‘Contemplating the ifs’ can be scary
I have a friend who 20-some years ago stumbled upon a 19th century log house in southwestern Wisconsin that was falling apart. It belonged to a farmer who was building a new home for his family. My friend struck a deal, agreeing to purchase a small parcel of the farmer’s land—about 45 acres—if the farmer would throw in the old house. He then disassembled the house timber by timber, stone by stone, and rebuilt it on his little patch of heaven.
This friend often is at my home helping me with handyman projects. Where my idea of relaxation is sitting in a recliner with a beer in one hand and the remote in the other, his is knocking down a few trees, sawing them into logs and chopping them into splits for his myriad fireplaces. So, to pay him back for all the work he’s done at my place, I played lumberjack for a weekend a couple of weeks ago , wielding an axe now and then, but mostly gathering what he cut, loading the wood into his tractor and driving the load to the woodpile adjacent to the log house.

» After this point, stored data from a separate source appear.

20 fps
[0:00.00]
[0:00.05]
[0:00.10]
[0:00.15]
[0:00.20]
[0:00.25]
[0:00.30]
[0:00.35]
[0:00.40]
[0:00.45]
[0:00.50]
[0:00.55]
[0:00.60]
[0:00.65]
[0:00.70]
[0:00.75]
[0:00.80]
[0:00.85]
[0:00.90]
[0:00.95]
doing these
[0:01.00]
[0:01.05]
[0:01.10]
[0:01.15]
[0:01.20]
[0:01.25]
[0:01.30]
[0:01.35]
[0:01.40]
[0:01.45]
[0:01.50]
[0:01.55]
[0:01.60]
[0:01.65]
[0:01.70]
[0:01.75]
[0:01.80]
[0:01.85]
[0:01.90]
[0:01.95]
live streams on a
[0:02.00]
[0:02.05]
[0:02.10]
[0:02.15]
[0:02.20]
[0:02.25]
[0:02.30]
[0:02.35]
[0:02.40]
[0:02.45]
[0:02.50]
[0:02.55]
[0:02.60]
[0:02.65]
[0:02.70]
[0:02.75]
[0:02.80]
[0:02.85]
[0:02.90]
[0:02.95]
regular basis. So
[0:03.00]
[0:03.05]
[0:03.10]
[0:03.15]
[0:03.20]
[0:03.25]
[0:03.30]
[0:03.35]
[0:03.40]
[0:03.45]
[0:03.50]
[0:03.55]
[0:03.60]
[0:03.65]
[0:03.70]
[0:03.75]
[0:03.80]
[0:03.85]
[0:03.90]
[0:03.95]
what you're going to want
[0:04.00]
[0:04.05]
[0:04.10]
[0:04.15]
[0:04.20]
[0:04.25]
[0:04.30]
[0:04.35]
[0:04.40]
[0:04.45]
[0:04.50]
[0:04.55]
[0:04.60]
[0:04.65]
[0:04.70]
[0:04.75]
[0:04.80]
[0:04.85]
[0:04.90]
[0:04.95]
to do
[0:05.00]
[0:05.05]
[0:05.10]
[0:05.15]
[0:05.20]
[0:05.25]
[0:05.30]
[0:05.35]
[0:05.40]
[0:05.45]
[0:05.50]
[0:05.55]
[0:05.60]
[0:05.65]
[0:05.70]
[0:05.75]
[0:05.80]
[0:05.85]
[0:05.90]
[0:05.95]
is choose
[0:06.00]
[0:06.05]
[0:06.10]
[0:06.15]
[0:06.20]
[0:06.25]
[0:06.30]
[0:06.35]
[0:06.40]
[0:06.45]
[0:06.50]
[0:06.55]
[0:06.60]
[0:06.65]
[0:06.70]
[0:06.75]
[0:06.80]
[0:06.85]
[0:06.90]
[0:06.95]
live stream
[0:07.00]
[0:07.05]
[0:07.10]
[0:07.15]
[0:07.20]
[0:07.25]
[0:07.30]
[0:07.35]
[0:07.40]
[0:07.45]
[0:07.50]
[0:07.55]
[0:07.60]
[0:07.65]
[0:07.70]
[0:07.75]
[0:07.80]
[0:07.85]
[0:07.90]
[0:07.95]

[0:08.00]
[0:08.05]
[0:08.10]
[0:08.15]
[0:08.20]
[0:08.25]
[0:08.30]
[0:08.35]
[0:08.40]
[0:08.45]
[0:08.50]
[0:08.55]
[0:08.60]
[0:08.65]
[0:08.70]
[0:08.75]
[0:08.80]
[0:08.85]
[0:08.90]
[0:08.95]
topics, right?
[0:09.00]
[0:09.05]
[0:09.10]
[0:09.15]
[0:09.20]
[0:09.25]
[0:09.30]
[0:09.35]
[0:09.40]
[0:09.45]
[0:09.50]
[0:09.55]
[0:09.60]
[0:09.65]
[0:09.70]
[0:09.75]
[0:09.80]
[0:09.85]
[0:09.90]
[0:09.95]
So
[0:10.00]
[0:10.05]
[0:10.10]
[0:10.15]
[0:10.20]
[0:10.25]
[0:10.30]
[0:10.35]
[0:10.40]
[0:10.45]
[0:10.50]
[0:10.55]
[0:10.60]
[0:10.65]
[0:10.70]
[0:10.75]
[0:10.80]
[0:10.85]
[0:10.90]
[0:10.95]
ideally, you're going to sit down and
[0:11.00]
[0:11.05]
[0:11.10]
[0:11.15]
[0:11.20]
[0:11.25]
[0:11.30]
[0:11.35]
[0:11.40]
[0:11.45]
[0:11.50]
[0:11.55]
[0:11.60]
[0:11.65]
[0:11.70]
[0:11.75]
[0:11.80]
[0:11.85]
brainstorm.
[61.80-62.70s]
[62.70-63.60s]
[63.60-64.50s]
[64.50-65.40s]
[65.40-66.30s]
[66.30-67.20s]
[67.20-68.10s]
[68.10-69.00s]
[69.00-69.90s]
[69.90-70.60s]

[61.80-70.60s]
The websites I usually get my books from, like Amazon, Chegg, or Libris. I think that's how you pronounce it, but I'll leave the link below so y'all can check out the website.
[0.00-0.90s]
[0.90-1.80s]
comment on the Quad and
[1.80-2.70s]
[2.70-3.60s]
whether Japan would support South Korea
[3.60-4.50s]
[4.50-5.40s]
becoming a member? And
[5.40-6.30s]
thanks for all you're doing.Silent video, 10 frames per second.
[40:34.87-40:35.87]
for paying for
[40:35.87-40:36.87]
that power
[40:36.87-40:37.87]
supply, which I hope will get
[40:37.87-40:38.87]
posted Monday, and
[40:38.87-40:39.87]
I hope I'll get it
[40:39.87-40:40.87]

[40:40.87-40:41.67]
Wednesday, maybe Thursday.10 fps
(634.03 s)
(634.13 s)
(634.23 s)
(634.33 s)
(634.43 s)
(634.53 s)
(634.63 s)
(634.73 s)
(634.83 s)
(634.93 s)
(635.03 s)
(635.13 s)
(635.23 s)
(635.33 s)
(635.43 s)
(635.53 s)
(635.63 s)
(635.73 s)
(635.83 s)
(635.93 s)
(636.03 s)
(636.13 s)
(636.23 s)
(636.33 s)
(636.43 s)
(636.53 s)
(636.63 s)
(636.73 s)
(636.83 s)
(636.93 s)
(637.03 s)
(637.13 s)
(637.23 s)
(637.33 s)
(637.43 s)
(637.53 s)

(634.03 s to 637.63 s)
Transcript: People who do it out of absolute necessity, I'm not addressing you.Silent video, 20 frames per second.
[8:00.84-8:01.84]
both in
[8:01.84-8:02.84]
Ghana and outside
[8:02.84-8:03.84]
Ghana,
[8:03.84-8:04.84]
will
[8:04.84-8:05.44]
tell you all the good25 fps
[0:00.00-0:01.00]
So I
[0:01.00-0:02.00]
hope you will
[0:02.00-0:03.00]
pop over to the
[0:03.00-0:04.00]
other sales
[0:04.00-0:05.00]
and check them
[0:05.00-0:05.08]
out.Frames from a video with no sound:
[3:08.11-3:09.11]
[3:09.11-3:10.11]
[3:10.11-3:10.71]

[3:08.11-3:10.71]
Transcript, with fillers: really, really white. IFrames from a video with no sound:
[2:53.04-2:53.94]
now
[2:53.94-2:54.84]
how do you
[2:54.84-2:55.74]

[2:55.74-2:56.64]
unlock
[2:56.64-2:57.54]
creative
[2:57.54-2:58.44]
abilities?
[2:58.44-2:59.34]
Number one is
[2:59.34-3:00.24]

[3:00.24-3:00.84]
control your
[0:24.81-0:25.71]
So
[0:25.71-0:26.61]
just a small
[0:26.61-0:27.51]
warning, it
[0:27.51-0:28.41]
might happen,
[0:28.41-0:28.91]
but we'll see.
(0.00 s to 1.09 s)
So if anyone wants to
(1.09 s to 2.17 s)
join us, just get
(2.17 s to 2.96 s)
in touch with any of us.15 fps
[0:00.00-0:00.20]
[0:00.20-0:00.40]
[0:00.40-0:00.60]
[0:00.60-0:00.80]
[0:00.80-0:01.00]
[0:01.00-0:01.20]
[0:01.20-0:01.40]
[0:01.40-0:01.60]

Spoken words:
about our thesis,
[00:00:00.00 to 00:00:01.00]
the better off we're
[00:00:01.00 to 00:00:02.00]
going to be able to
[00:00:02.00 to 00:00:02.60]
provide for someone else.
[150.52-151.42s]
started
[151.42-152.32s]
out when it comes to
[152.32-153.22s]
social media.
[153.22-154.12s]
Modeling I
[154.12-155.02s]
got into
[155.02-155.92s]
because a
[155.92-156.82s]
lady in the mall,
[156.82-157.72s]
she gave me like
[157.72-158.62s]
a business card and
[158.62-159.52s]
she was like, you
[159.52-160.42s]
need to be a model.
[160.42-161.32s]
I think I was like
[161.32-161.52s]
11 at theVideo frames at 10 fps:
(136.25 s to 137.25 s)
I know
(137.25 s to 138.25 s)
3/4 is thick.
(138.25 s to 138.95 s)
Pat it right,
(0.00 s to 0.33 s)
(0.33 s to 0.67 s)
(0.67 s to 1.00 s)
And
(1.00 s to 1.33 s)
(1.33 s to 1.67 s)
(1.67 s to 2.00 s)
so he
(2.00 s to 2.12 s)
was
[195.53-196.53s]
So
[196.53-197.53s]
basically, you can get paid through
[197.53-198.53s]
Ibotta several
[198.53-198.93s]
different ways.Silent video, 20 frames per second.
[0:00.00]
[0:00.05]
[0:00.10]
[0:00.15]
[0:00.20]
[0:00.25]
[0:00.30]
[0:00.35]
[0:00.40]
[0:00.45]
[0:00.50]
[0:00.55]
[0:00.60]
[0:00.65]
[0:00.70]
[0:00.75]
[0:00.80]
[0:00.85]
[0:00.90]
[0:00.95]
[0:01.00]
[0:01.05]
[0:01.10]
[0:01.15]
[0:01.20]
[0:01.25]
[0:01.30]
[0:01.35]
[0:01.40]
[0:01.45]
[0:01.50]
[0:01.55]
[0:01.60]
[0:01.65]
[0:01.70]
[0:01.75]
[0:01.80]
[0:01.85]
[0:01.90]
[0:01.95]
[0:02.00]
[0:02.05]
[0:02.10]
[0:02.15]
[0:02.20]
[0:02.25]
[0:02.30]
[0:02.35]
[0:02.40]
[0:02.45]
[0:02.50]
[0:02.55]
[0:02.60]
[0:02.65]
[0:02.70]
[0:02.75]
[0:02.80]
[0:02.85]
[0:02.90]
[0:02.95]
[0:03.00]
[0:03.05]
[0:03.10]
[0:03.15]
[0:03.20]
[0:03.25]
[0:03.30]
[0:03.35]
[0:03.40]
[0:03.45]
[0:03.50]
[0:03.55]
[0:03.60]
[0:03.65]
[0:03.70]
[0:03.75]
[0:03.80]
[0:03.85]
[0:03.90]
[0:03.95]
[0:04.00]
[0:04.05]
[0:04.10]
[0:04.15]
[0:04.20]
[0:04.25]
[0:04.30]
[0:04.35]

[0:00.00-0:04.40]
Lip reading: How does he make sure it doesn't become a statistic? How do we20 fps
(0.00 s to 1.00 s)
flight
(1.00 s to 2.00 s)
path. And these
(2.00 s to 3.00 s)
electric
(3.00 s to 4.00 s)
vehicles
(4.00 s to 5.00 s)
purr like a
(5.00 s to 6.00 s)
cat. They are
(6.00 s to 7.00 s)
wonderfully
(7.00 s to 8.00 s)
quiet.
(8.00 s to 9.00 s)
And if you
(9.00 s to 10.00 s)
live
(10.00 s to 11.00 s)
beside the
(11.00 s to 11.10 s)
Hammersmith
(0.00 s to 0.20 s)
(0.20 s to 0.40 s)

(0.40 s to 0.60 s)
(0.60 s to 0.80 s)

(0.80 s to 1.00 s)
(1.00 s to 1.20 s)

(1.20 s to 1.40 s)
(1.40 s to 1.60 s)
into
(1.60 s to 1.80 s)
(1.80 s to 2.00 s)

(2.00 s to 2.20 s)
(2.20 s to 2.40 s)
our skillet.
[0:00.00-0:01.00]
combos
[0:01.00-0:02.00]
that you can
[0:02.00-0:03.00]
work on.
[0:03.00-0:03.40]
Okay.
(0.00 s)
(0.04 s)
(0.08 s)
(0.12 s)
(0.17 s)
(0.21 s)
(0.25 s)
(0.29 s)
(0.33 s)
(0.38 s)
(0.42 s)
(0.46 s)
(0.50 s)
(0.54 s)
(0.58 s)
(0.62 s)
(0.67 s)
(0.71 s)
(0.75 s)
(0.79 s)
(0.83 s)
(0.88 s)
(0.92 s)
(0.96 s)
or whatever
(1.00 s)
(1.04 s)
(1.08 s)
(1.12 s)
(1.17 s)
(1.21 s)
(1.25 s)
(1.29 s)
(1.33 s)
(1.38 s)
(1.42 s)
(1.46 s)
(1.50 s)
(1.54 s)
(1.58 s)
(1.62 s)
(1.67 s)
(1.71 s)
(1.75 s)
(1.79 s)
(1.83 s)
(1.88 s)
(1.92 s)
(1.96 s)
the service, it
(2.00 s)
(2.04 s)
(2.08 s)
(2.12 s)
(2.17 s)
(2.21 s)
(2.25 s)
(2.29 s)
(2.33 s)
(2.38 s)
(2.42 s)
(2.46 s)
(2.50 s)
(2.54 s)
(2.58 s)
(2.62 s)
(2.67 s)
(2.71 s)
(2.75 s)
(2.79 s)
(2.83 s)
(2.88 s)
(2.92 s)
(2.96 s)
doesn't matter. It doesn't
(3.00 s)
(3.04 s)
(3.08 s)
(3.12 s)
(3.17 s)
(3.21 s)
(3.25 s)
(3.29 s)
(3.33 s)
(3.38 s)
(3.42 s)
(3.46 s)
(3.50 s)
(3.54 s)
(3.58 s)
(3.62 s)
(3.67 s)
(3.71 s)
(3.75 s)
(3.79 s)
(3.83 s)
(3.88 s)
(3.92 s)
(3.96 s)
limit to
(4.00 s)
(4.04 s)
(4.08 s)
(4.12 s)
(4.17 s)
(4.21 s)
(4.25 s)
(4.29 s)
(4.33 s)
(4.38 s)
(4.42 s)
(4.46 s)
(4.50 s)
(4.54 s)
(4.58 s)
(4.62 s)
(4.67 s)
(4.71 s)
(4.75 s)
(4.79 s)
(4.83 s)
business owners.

My favorite movie is Pulp Fiction. In one scene, a nefarious character named Jules calls his equally nefarious boss, a crime lord named Marcellus. Jules is in a panic because, through no real fault of his own—other than he’s a criminal, of course—he’s just become an accomplice to manslaughter, and he’s not sure how to extricate himself from the situation. Marcellus asks Jules various questions until Jules snaps at him. When that happens, Marcellus calmly replies, “All I’m doin’ is contemplating the ifs.”
On one of the many journeys between the house and the woods I began to “contemplate the ifs,” and my thoughts quickly turned dark and scary—perhaps it was the diesel fumes emanating from the tractor. I began to wonder what I would do if the chainsaw my buddy was using hit a knot, or the axe missed the chopping block and he severely gouged his leg. I’m trained in first aid, but at some point I would have to call 911. Would my cell phone work? If so, would the public-safety answering point be able to locate me? That sent a chill up my spine. If they couldn’t, my friend would be in big trouble, because I had no idea where I was. When I drive up from Chicago, I know how to get to the house, but I don’t know the address—I’m not sure there is an address. Sure, I could race back to the house and use the landline if an accident occurred on the property, but that would take considerably more time than calling 911 from my wireless phone, which I always have with me. Time is a precious commodity when someone is bleeding profusely.
I long have been an advocate of increased funding for first responder communications, particularly for PSAP upgrades. While we both got through that day unscathed, just contemplating the scenario described above was frightening enough—and motivating enough to keep me beating the funding drum long and hard.